§ **Dataset records**:
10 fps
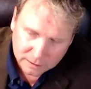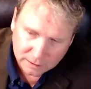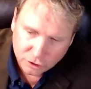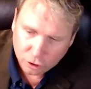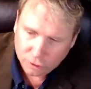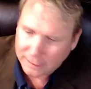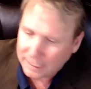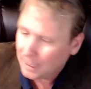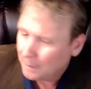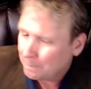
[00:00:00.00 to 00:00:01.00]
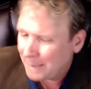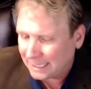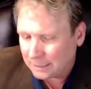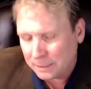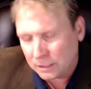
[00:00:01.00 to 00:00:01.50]
the attorney,
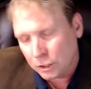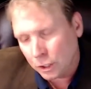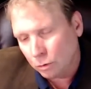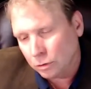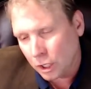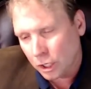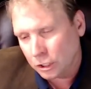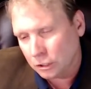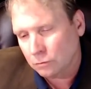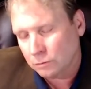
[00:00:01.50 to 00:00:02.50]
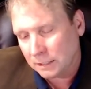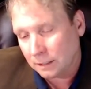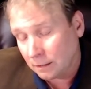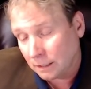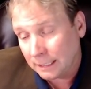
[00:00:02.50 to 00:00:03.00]
Magnum is no longer
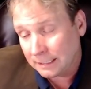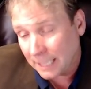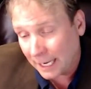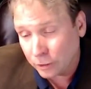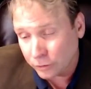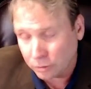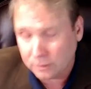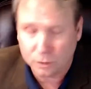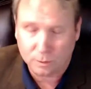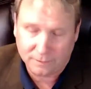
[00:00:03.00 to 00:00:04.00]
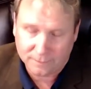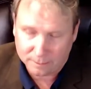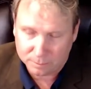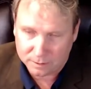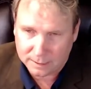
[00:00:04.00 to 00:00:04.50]
entitled to the
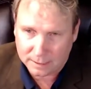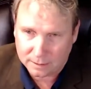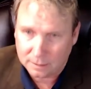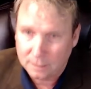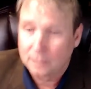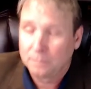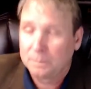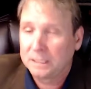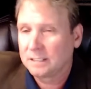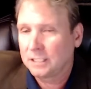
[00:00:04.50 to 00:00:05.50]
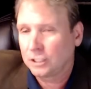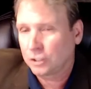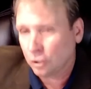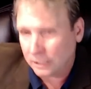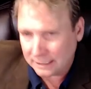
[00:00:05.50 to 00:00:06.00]
25% because the
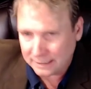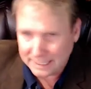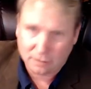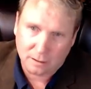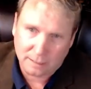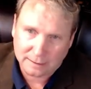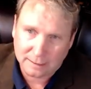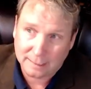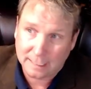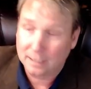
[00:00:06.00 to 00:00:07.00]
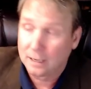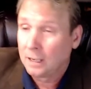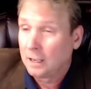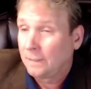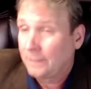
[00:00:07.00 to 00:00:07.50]
attorney is now collecting that.
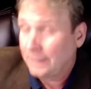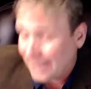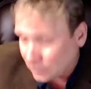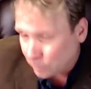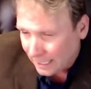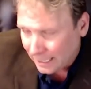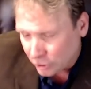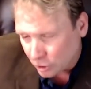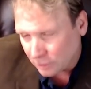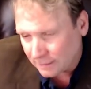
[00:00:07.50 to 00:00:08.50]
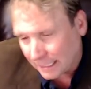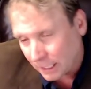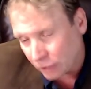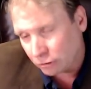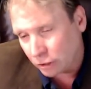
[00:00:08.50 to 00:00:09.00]
That's why I charge that
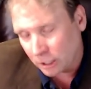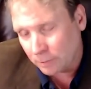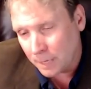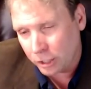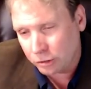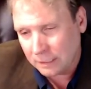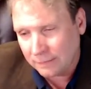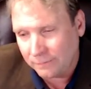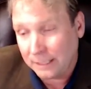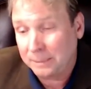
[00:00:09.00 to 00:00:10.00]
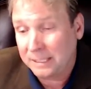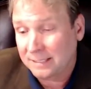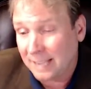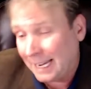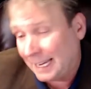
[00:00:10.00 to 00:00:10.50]
$100 monitoring fee, because
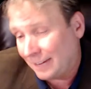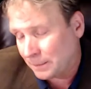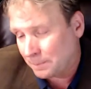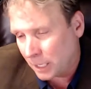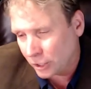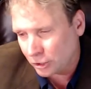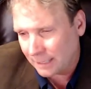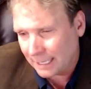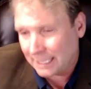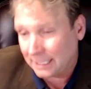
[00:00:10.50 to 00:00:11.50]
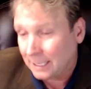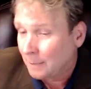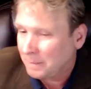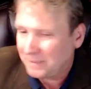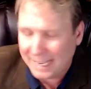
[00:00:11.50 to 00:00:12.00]
I have to monitor that,
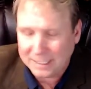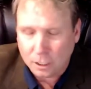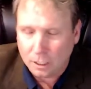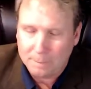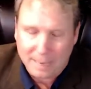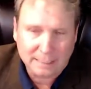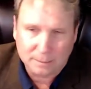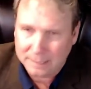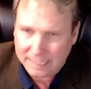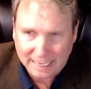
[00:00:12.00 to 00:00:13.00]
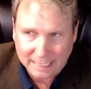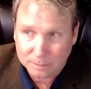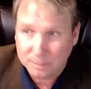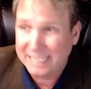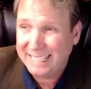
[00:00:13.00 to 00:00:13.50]
but that's all Magnum gets.
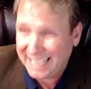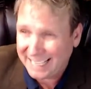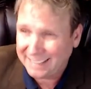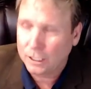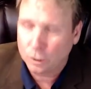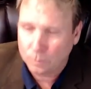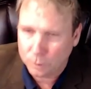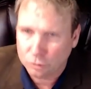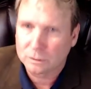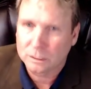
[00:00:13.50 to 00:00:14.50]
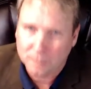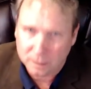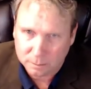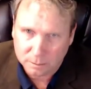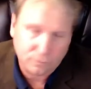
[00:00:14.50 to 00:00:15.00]
But again, the homeowner is
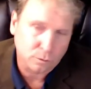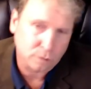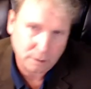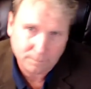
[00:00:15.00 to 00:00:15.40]
responsible for it.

§ **Aim of the task**:
Write out every line of the entries above exactly, and omit their pictures.

§ **Result of the task**:
10 fps
[00:00:00.00 to 00:00:01.00]
[00:00:01.00 to 00:00:01.50]
the attorney,
[00:00:01.50 to 00:00:02.50]
[00:00:02.50 to 00:00:03.00]
Magnum is no longer
[00:00:03.00 to 00:00:04.00]
[00:00:04.00 to 00:00:04.50]
entitled to the
[00:00:04.50 to 00:00:05.50]
[00:00:05.50 to 00:00:06.00]
25% because the
[00:00:06.00 to 00:00:07.00]
[00:00:07.00 to 00:00:07.50]
attorney is now collecting that.
[00:00:07.50 to 00:00:08.50]
[00:00:08.50 to 00:00:09.00]
That's why I charge that
[00:00:09.00 to 00:00:10.00]
[00:00:10.00 to 00:00:10.50]
$100 monitoring fee, because
[00:00:10.50 to 00:00:11.50]
[00:00:11.50 to 00:00:12.00]
I have to monitor that,
[00:00:12.00 to 00:00:13.00]
[00:00:13.00 to 00:00:13.50]
but that's all Magnum gets.
[00:00:13.50 to 00:00:14.50]
[00:00:14.50 to 00:00:15.00]
But again, the homeowner is
[00:00:15.00 to 00:00:15.40]
responsible for it.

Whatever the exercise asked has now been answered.